- _ASSIGNED TASK_
Bring together copies of the lines in the data below that contain the word "second".
▼
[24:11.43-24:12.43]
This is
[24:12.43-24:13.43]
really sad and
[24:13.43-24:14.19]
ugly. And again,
▲
▼
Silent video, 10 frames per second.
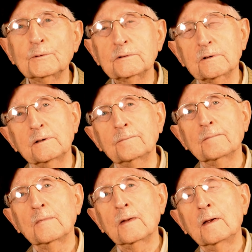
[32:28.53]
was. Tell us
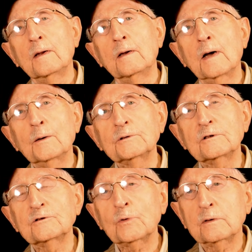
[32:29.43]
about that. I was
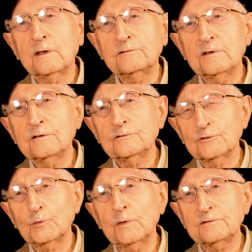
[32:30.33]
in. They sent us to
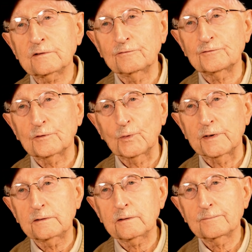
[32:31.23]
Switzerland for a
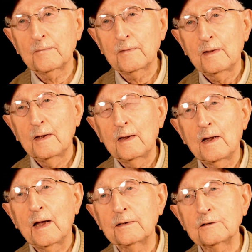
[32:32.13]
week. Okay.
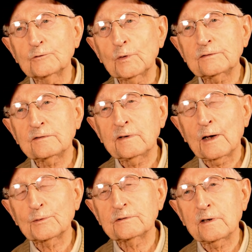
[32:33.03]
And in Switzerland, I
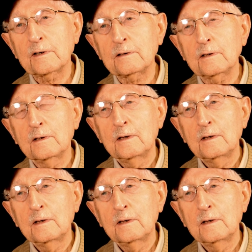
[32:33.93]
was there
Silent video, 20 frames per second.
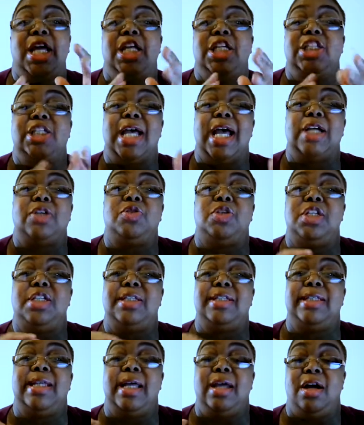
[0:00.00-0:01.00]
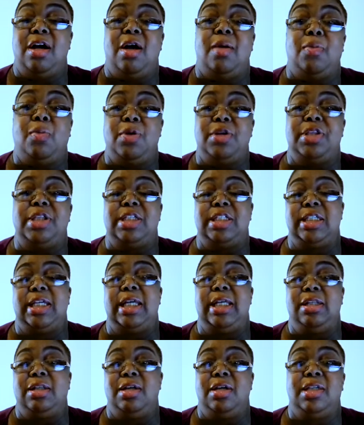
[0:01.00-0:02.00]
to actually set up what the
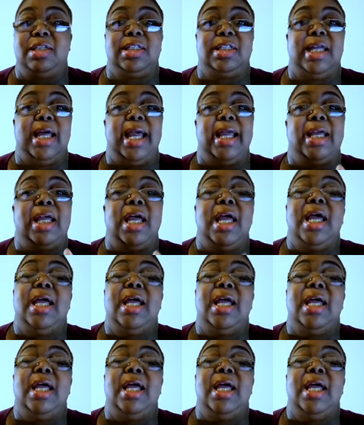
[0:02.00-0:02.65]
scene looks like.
▲
▼
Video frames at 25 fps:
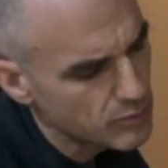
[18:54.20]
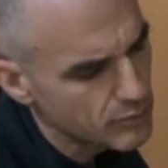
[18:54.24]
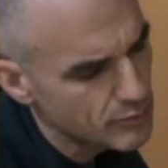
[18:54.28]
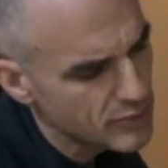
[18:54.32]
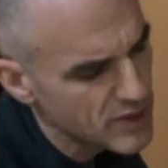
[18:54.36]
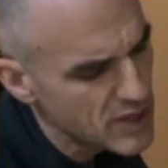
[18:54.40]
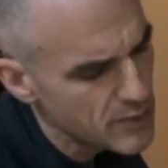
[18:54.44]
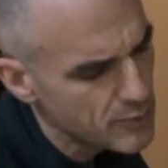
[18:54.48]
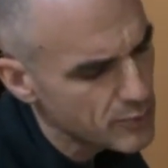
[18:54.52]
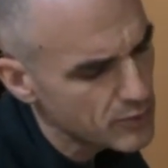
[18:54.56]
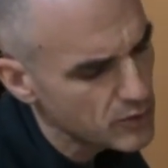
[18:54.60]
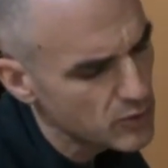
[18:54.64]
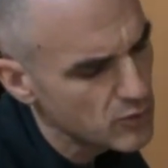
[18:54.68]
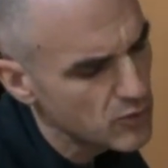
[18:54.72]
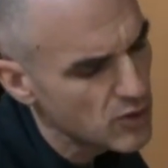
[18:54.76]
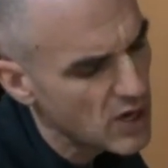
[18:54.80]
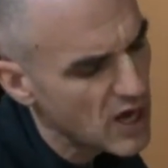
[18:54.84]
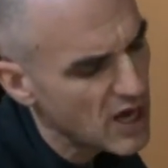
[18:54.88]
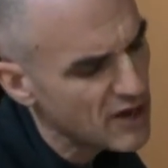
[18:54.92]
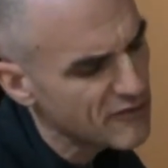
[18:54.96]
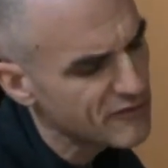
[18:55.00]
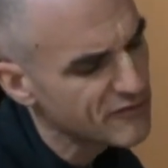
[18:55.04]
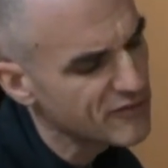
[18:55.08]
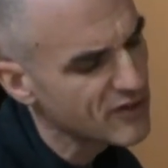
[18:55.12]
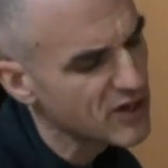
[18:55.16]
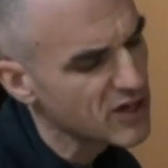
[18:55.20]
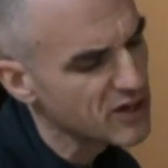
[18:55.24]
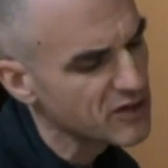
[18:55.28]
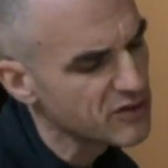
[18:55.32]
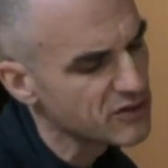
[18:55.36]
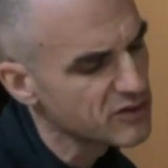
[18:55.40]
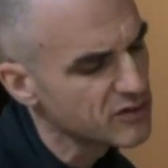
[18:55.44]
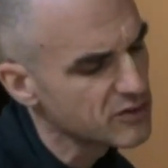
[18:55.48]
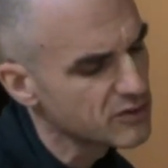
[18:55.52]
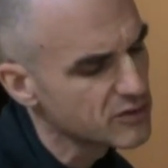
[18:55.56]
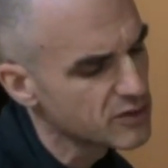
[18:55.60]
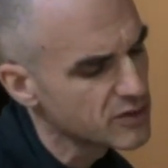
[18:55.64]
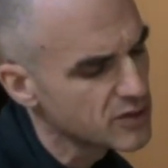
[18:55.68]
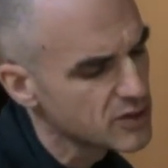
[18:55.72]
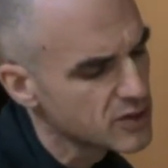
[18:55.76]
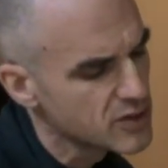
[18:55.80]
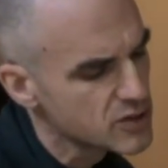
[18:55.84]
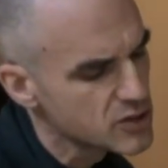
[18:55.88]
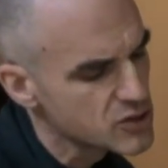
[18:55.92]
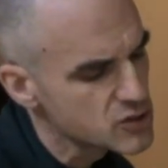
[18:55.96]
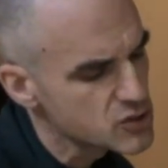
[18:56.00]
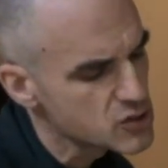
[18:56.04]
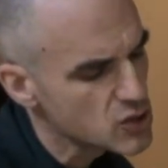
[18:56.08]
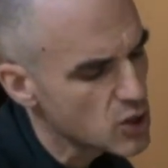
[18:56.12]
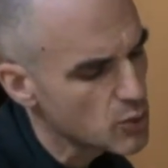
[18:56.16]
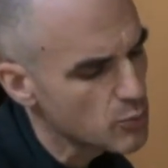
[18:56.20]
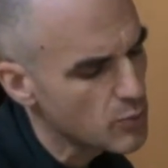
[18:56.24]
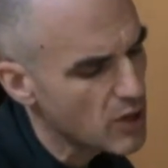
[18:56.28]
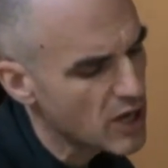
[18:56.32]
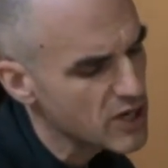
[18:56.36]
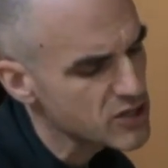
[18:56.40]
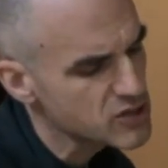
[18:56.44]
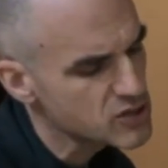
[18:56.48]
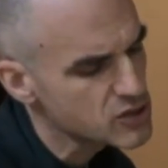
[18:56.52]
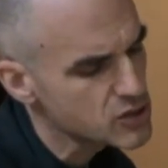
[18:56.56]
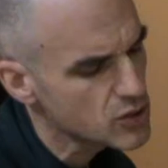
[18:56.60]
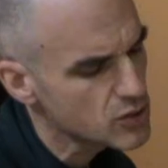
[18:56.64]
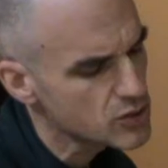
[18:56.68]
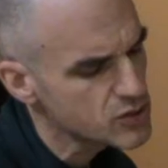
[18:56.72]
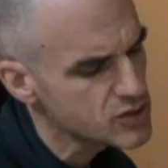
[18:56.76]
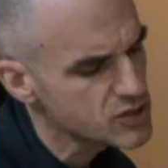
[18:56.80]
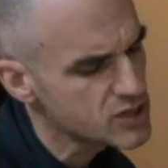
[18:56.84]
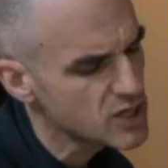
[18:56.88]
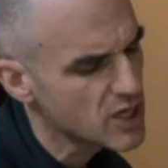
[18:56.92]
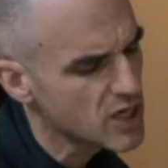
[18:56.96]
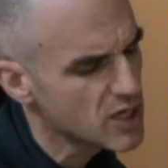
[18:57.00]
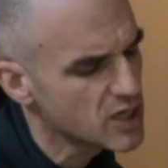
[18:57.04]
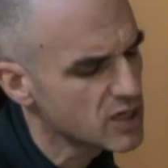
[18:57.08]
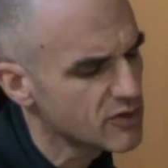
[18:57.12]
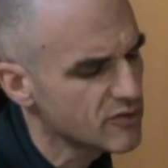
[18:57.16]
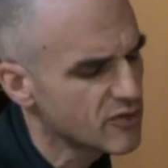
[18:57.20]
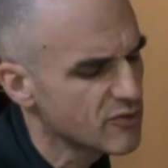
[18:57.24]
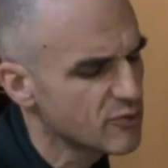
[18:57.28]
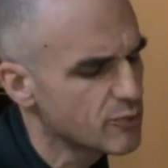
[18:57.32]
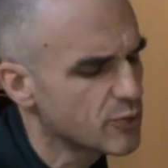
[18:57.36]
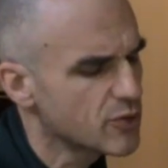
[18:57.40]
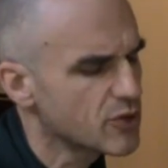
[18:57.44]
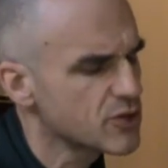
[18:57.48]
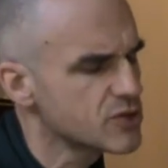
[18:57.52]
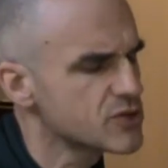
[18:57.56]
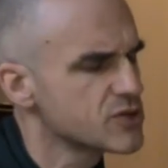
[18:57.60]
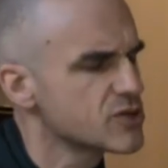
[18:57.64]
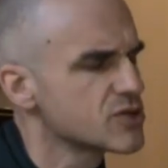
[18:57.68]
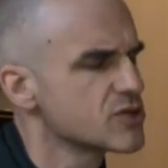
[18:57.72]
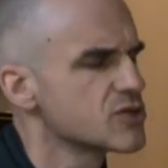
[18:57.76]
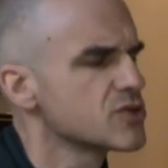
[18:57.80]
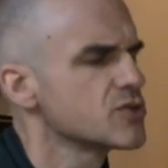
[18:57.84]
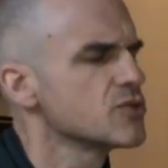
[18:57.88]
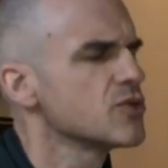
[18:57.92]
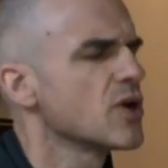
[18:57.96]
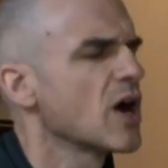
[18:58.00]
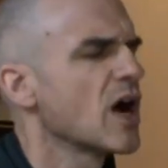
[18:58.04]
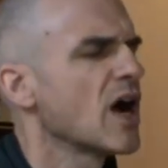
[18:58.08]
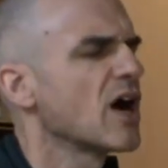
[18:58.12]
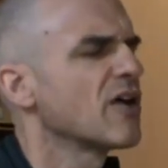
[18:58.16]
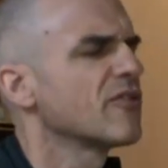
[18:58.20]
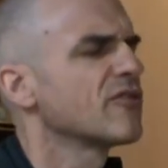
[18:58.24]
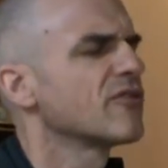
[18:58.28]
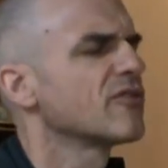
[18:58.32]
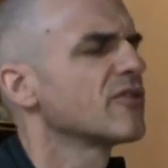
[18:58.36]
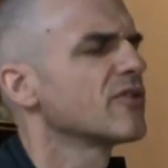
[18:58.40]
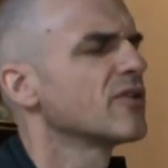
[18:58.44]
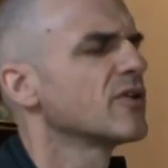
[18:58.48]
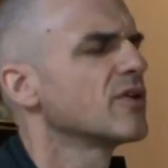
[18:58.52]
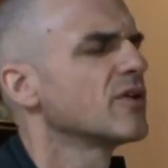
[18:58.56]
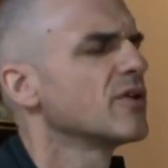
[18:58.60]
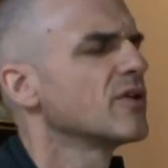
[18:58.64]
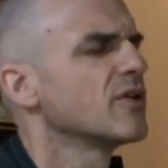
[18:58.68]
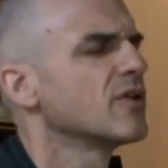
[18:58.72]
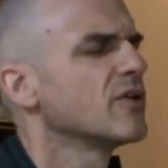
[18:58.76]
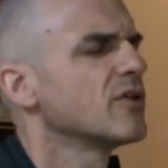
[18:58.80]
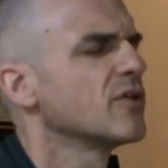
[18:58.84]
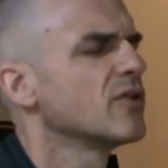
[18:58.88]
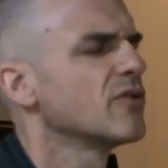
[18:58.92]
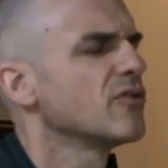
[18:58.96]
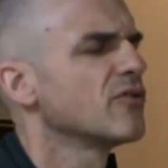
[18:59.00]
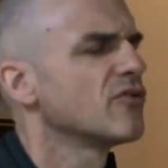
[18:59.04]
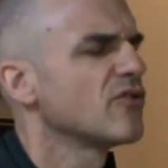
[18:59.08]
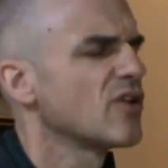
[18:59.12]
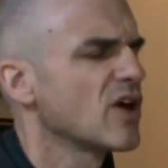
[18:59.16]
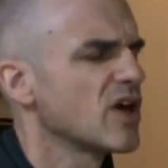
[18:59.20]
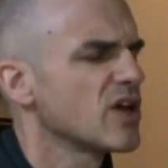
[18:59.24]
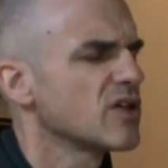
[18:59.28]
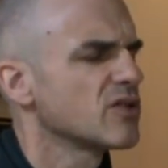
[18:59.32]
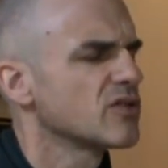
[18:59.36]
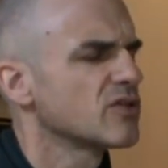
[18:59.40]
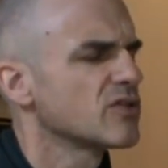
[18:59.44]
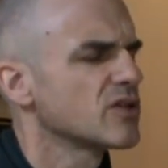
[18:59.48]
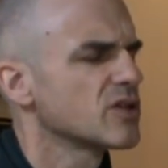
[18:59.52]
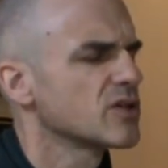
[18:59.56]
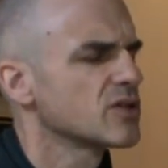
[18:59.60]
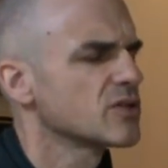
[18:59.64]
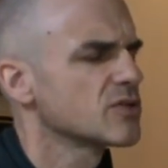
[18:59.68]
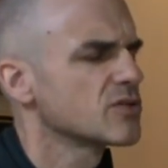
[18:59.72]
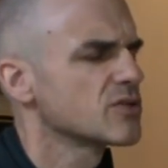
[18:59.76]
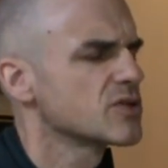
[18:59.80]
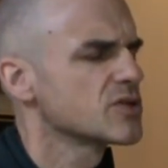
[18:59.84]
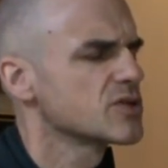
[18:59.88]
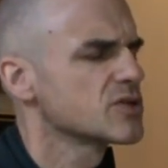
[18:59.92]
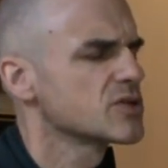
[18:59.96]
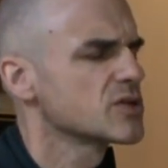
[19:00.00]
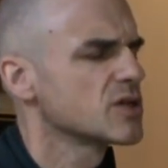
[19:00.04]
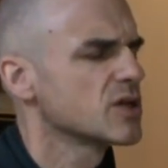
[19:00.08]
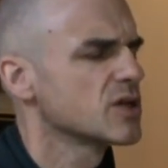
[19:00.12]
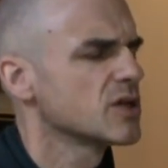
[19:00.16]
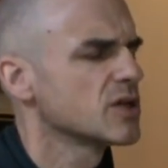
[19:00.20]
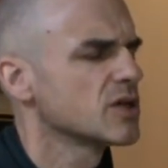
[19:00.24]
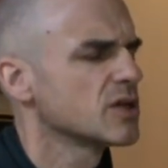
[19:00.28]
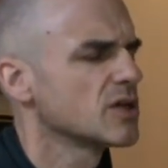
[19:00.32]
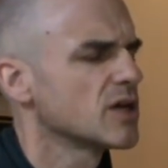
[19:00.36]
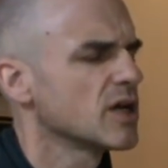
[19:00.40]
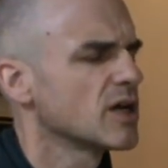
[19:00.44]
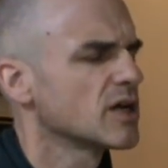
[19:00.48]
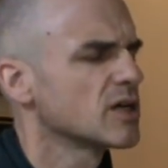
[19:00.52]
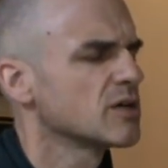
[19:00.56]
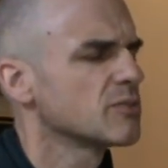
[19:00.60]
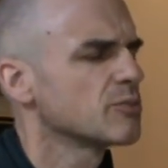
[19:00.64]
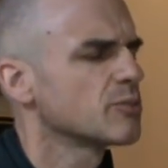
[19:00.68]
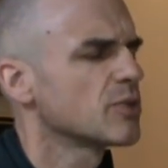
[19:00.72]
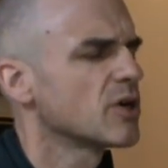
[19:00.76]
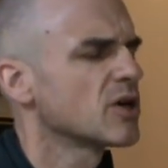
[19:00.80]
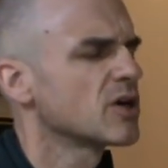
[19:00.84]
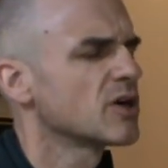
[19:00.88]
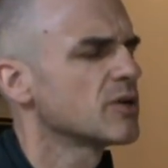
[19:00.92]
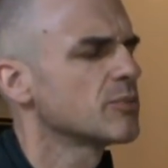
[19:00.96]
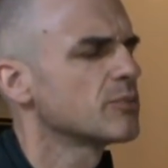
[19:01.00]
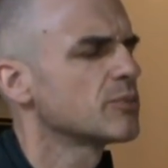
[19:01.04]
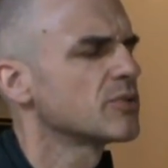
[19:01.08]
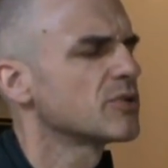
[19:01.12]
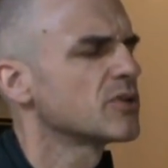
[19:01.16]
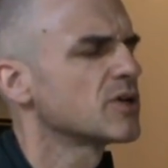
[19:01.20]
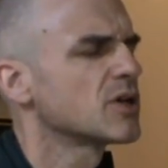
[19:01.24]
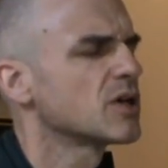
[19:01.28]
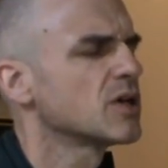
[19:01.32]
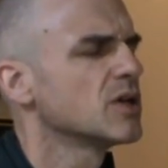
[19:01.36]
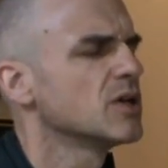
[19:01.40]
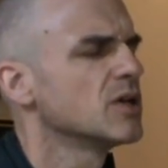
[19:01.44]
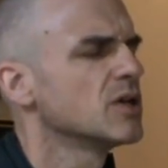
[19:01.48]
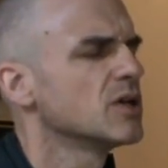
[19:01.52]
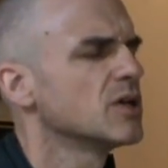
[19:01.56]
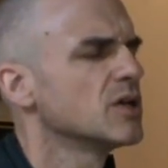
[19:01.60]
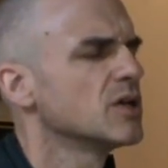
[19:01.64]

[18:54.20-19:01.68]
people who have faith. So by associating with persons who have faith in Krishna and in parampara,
▲
- _RESPONSE_
Silent video, 10 frames per second.
Silent video, 20 frames per second.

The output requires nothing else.